Problem to solve: The response should be an exact copy of the records, with the pictures removed.

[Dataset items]
● ● ● ● ●
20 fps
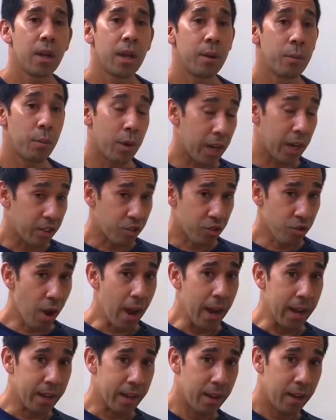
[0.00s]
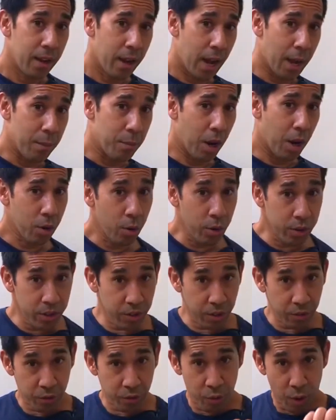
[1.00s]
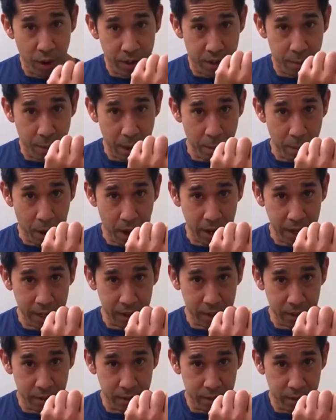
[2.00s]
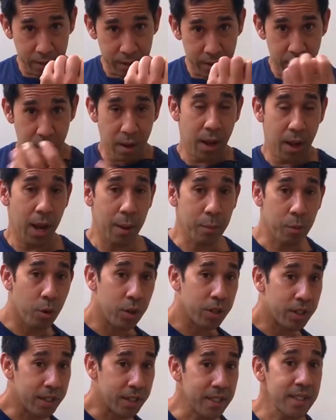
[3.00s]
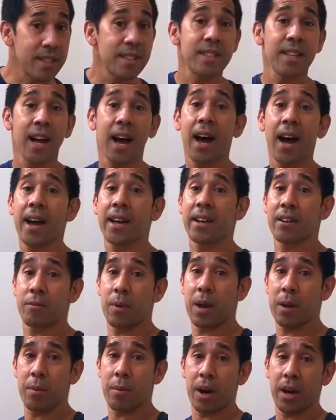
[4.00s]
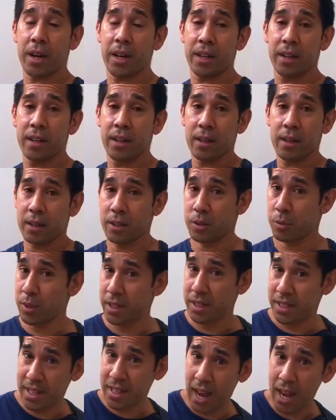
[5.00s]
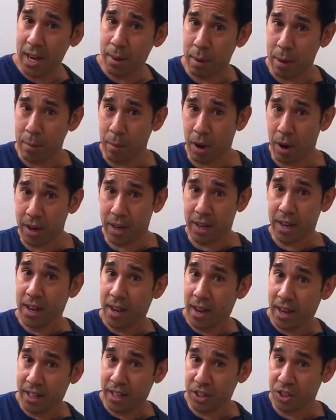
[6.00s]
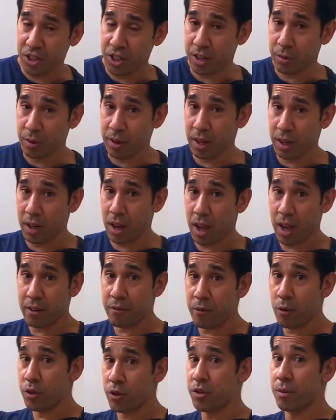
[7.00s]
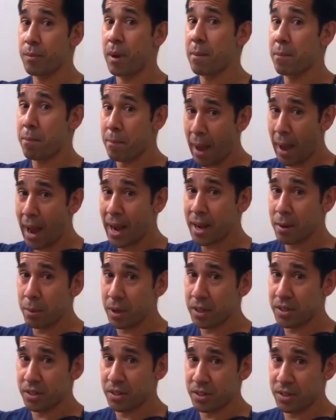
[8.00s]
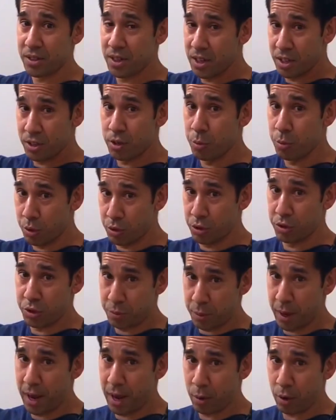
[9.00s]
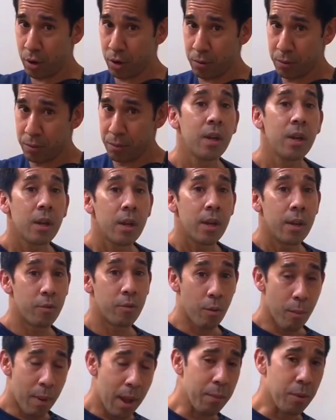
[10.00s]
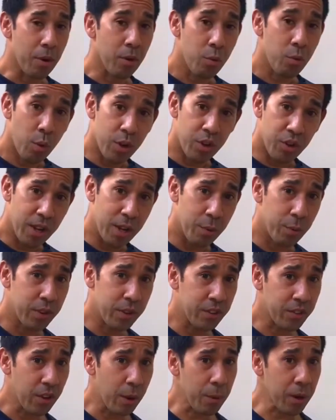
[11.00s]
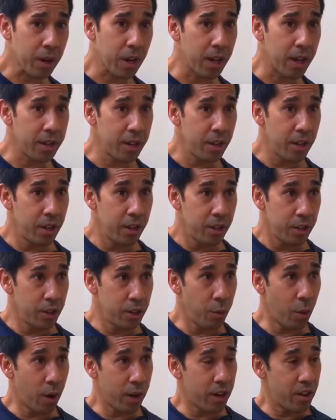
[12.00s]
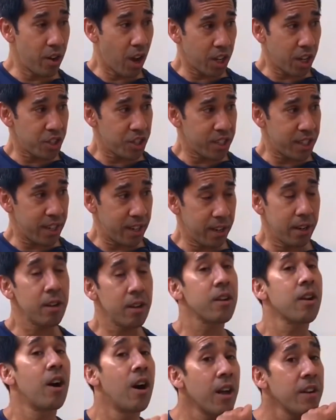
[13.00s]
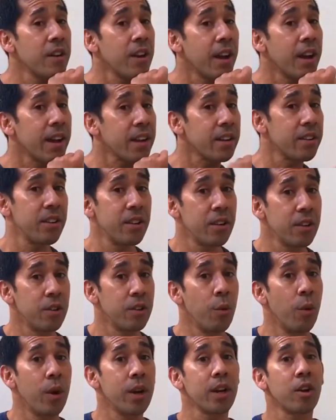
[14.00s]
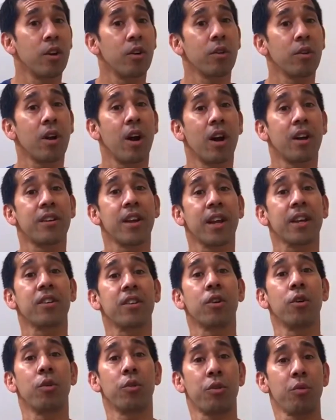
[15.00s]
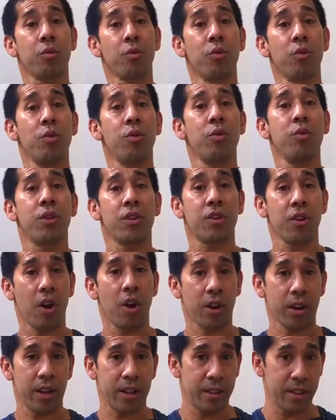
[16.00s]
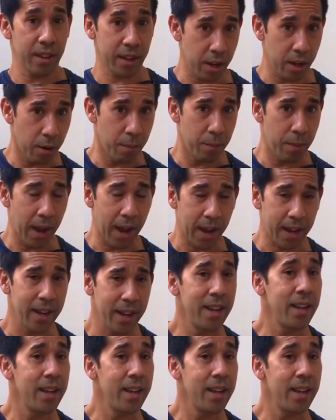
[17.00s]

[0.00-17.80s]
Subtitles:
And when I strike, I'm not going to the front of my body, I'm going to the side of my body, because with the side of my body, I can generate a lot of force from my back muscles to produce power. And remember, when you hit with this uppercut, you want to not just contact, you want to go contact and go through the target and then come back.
● ● ● ● ●
Problem solution:
20 fps
[0.00s]
[1.00s]
[2.00s]
[3.00s]
[4.00s]
[5.00s]
[6.00s]
[7.00s]
[8.00s]
[9.00s]
[10.00s]
[11.00s]
[12.00s]
[13.00s]
[14.00s]
[15.00s]
[16.00s]
[17.00s]

[0.00-17.80s]
Subtitles:
And when I strike, I'm not going to the front of my body, I'm going to the side of my body, because with the side of my body, I can generate a lot of force from my back muscles to produce power. And remember, when you hit with this uppercut, you want to not just contact, you want to go contact and go through the target and then come back.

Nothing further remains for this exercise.